Dalam Islam, bagi perempuan yang sedang haid tidak diwajibkan berpuasa dan dapat menggantinya di kemudian hari. Namun, jika darah haid baru terlihat setelah berbuka dan tidak jelas apakah darah tersebut keluar sebelum atau setelah Maghrib, hal ini bisa menimbulkan kebingungan terkait keabsahan puasanya. Prinsip fiqih menyatakan bahwa ketika ada keraguan terhadap waktu suatu kejadian, maka akan dikaitkan dengan waktu yang paling dekat dan lebih pasti. Jika seorang perempuan melihat darah haid setelah berbuka tetapi ragu tentang waktu keluarnya darah, maka waktu yang dianggap adalah setelah Maghrib. Dalam hal ini, puasanya tetap sah karena dianggap masih suci hingga waktu berbuka tiba.

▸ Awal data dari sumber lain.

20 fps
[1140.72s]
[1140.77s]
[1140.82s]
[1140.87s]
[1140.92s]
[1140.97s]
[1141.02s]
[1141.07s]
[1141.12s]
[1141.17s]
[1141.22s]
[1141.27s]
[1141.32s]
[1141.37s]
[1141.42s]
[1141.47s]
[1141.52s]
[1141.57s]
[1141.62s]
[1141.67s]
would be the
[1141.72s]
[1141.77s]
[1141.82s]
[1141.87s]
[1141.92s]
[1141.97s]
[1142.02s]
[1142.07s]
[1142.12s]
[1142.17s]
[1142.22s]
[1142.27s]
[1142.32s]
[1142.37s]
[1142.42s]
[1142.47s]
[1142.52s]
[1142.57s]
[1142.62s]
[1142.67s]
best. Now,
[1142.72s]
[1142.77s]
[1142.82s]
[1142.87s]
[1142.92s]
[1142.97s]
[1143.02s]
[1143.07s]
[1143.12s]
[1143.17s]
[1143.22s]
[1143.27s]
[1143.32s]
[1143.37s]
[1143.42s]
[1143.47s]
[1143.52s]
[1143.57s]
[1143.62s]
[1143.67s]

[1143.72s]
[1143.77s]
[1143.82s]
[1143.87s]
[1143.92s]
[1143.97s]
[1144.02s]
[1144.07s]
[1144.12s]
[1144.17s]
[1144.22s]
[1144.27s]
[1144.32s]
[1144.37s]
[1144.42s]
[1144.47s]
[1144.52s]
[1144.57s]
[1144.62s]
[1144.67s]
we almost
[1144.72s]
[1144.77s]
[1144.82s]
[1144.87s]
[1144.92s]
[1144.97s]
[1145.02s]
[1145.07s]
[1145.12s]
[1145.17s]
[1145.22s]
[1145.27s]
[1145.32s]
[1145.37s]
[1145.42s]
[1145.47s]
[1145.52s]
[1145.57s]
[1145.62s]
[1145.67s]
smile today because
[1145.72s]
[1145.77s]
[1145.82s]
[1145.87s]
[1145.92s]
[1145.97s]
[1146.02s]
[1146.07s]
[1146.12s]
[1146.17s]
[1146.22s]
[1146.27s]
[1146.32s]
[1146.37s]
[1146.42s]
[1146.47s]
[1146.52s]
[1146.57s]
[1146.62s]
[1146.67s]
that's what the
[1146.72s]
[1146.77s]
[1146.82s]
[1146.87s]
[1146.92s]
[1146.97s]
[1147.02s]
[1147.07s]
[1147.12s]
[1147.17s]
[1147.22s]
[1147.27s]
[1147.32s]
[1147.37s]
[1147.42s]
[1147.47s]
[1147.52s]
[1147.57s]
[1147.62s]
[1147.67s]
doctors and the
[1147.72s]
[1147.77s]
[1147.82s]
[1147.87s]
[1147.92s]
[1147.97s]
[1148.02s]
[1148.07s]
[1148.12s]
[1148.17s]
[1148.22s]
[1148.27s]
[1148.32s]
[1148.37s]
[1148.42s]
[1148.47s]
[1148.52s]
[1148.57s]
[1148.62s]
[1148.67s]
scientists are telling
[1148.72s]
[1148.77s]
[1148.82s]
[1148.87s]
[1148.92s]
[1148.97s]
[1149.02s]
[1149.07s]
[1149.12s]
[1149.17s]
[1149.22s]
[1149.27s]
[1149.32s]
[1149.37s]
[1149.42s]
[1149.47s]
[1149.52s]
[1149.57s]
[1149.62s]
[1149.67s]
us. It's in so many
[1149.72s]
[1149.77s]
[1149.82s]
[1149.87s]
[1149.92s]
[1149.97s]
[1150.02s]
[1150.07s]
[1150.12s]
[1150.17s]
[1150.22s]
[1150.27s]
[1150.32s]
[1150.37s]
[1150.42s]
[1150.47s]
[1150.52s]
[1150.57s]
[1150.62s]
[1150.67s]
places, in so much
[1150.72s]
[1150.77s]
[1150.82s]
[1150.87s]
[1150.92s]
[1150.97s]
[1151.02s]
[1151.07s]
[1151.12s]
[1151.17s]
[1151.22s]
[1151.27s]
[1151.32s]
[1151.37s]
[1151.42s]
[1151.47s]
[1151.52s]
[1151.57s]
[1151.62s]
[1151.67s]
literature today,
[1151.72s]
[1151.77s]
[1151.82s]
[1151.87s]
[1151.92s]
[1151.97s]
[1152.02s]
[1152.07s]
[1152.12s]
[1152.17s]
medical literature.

Ulama juga memberikan pandangan terkait keraguan dalam menentukan waktu haid. Jika perempuan menemukan darah haid setelah Maghrib namun tidak yakin kapan darah itu mulai keluar, prinsip yang berlaku adalah mengambil keputusan berdasarkan waktu yang paling dekat dan lebih dapat dipastikan. Jika perempuan memiliki dugaan kuat darah haid sudah keluar sebelum Maghrib, maka puasanya dianggap batal. Namun, jika ia benar-benar ragu, maka puasanya tetap sah karena tidak ada bukti jelas bahwa haidnya sudah keluar sebelum berbuka.
Berdasarkan prinsip fiqih dan pandangan ulama, jika seorang perempuan mengalami keraguan terhadap waktu keluarnya darah haid setelah berbuka, ia dapat tetap berpegang pada asas bahwa dirinya masih suci hingga ada bukti sebaliknya. Oleh karena itu, puasanya tetap sah dan tidak perlu diqadha kecuali jika ia yakin darah tersebut keluar sebelum matahari terbenam.